After I got home, I couldn't help myself. I cleared three rooms of toys and clutter and started cleaning! It's not even 10am and I have the entire first floor of the house finished. The dishwasher is whirring and everything smells so fresh and clean. And there is quiet. Peace and quiet. I can even hear the clock ticking and the chimes singing outside the window. No blaring TV, no loud shooting war games on the Spongebob and his annoying chatter...It's wonderful. Yes, September has arrived and I am thankful for it.

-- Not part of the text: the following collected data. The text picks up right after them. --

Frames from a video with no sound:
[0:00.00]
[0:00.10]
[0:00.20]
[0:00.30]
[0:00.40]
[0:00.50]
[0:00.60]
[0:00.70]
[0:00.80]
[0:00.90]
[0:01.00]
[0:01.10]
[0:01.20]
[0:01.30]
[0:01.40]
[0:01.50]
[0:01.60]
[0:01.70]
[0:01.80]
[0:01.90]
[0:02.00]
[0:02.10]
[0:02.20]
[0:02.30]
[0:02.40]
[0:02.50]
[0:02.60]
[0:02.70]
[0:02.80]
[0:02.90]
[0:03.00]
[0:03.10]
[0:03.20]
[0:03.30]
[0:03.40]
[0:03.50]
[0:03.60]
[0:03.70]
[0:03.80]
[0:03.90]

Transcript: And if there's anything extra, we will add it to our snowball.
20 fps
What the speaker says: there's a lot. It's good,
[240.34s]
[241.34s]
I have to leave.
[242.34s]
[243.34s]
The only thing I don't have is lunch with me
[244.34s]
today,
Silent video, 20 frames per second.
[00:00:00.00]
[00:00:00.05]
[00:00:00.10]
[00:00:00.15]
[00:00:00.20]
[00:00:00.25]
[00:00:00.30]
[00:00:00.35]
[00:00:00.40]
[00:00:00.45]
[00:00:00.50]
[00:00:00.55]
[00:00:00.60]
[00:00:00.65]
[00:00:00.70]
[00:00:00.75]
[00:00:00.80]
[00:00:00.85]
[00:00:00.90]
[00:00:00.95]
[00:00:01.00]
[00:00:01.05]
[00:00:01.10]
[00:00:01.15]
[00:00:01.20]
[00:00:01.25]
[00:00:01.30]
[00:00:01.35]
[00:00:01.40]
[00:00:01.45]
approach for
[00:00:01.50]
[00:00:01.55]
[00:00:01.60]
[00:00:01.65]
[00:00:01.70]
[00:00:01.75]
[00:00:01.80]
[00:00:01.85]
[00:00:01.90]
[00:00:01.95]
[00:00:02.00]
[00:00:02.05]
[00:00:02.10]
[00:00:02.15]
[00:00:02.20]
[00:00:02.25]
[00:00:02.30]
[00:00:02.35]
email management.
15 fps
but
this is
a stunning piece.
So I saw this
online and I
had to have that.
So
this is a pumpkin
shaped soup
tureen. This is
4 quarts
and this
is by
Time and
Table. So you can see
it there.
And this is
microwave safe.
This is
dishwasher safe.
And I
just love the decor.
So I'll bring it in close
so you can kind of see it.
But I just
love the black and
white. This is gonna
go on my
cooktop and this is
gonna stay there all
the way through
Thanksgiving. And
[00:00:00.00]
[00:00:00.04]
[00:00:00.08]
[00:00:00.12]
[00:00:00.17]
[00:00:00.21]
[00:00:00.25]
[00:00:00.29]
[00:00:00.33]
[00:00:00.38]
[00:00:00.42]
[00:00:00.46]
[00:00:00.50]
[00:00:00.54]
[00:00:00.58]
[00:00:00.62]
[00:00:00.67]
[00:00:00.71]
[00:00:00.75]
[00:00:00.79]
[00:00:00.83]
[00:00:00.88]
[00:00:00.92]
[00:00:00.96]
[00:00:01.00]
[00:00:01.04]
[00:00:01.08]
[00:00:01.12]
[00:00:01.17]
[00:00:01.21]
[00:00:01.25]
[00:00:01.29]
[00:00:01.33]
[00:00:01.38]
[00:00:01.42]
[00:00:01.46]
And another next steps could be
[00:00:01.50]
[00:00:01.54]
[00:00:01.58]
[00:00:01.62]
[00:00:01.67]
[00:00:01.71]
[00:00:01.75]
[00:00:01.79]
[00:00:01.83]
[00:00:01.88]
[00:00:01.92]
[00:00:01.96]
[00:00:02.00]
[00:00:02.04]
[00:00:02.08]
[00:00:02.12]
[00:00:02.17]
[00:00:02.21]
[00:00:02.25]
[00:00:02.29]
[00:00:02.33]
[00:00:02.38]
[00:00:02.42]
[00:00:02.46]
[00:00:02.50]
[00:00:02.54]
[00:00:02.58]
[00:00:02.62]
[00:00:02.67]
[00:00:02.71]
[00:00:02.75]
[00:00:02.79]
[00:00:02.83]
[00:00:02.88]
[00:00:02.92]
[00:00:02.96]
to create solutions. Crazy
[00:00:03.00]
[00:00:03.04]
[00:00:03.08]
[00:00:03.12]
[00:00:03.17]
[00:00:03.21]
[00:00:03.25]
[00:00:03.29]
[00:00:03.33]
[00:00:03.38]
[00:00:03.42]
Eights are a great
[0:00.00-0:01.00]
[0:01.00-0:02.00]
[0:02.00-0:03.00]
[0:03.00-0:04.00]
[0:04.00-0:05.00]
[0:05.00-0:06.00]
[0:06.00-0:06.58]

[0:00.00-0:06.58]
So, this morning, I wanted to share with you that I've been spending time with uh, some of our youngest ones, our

I still have painting to do, in the living room on the new wall which hides the TV and all its stuff. I might get to that today, or I might enjoy the rest of my free time by reading or catching up on emails. My dining room is completely upside down since I sold the furniture in there and there are boxes and crates full of all the stuff I cleaned out of the china cabinet. We have another table, an 1800s farmhouse table and benches, which are wonderful, in the center of the room, but the stepback cupboard that I hauled home still needs some mending before I can bring it in and fill it up. This week I will also make time to bring in the boxes of Fall decor from the barn, and begin to adorn the house. I meant to get to that last week, but time got away from me!

I have had so many adventures, from antiquing with my Kentucky friend to chasing down more Craigslist ads, that I need to write about...but for now, I'll sign off ... sit back...and enjoy the quiet. I hope you have a very enjoyable, new September day.